Profile by The Star of South Africa
Written for The Star, South Africa’s lagrgest daily newspaper. 1990.
Joan Wulfsohn, dancer, world traveller and “wounded healer,” has brought bodywork therapy to South Africa. It’s the latest consciousness raising tool already acquired by many Americans and Europeans.
You could call Joan Wulfsohn many things: brave, brilliant, resilient, even a travel agent…of sorts. If you have a spirit of adventure, then you could take a magical mystery tour with her, end up where you started from, and know the place for the first time.
The life story of this remarkable dancer, world traveller and “wounded healer” has such extraordinary elements of pain and suffering that it would not be out of place on the Marquis de Sade’s bookshelf. She sees things in a different light.
Ms. Wulfsohn, a former international dancer and teacher, will hold a seminar in Johannesburg at the weekend on bodywork therapy, the latest conciousness-raising journey on which many Californians have wholeheartedly embarked.
Bodywork therapy, says Ms Wulfsohn, is teaching through touch to rid the body of the “automatic pilot” mode of travelling through life, caused by blockages set up in childhood as emotional defences. She supports the body and runs her hands, butterfly softly, over it; “the body awakes to new directions; the brain accesses a greater range of movement, emotion and intellect,” she says. In her work it is as if she and the person “dance together.” It’s an apt analogy, dance is a leitmotif in her life, which she describes as a “cosmic soap opera.”
Ms. Wulfsohn was born in Scotland, raised in Cape Town, and has spent the past 25 years dancing and teaching in Europe and the US. Twenty years ago she lost her three children when they were abducted by her ex-husband from the United States.
“I never knew where they- were,” she says, “until I was reconnected with them two years ago.”

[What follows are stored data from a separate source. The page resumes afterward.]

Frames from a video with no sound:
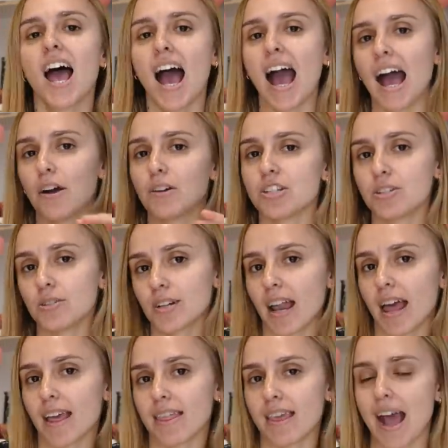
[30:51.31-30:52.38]
How did you
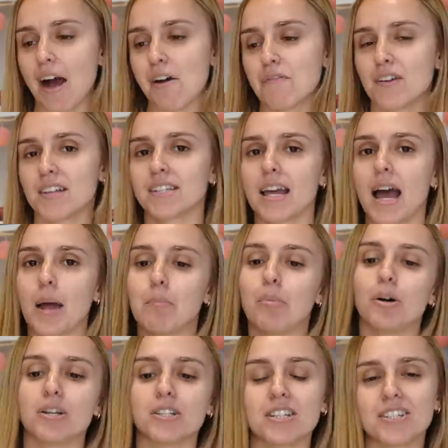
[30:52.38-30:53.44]
like the outfits that I
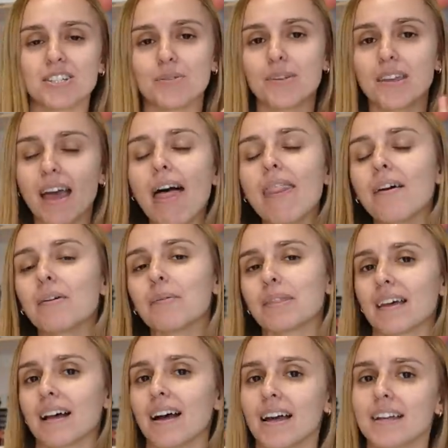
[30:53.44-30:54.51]
put together with
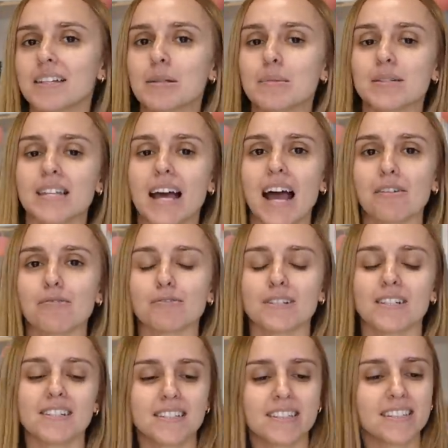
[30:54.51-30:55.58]
the items that I
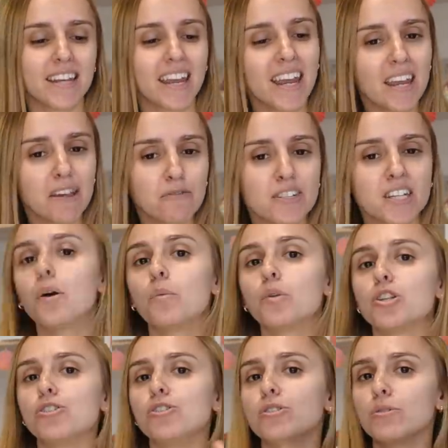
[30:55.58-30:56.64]
received?
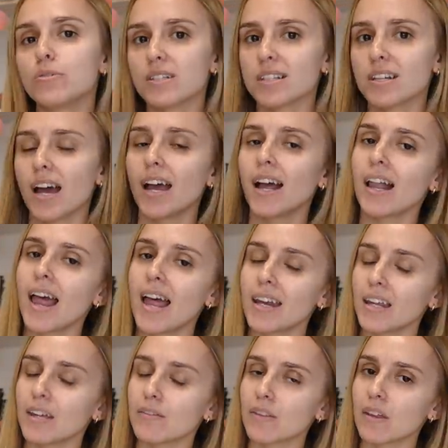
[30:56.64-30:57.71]
Would you style
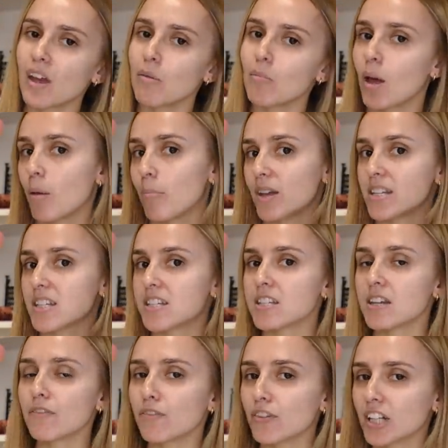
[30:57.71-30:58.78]
any of them a bit
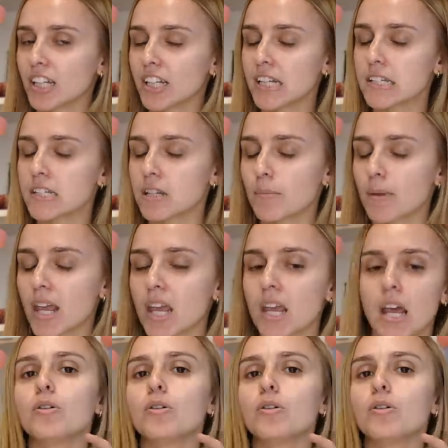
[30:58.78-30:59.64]
differently to me?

She is at present spending time with her son in Cape Town. A year after the abduction, she underwent a double mastectomy and a “liberating” loss of ego. “When I lost my children, and both breasts,” she says, “I lost my identity as a mother and a sex object.”
But those were not all the obstacles life was poised to strew in her troubled path When she turned to a non-Jew for solace, she was ostracised by the Jewish community. “The last person they did that to was Spinoza,” she says reflectively, referring to the 17th century Jewish philosopher. She faced death, in a strange country, with no family, no money. “I either had to die, or rise above it.” She chose the latter in the face of “not tragedies, but magnificent life opportunities”. She embarked on a “heroic quest”, daring to take steps that she would not have taken before. In the process, she became the “wounded healer”: “You can’t heal anyone until you heal yourself.”
The mastectomy left her with restricted movement in arm and chest muscles because of scar tissue. Someone suggested she try bodywork therapy. It was, she says, a revelation. “Parts of my mind, opened that I didn’t think were even there,” she says. “I had always had difficulty with mathematical and abstract concepts, but suddenly they were available.” She studied under a Danish teacher, Gerda Alexander, who taught the famous Swiss-German practitioner Moishe Feldenkrais. The Feldenkrais method is popularly used in Israel to treat a variety of physical ailments, with apparently excellent results.
Ms. Wulfsohn developed her own technique, and began working as a therapist. Her motives, she says, were anything but altruistic “I had lost my children, and I needed to give that love somewhere, so I touched other people’s children.” She has worked with brain-damaged children, people with debilitating illnesses, and others whom doctors say they can’t help. She often receives referrals from psycho-analysts, when treatment is blocked by the barrier to touch She keeps fit and healthy through eating well and regular practice of classical ballet.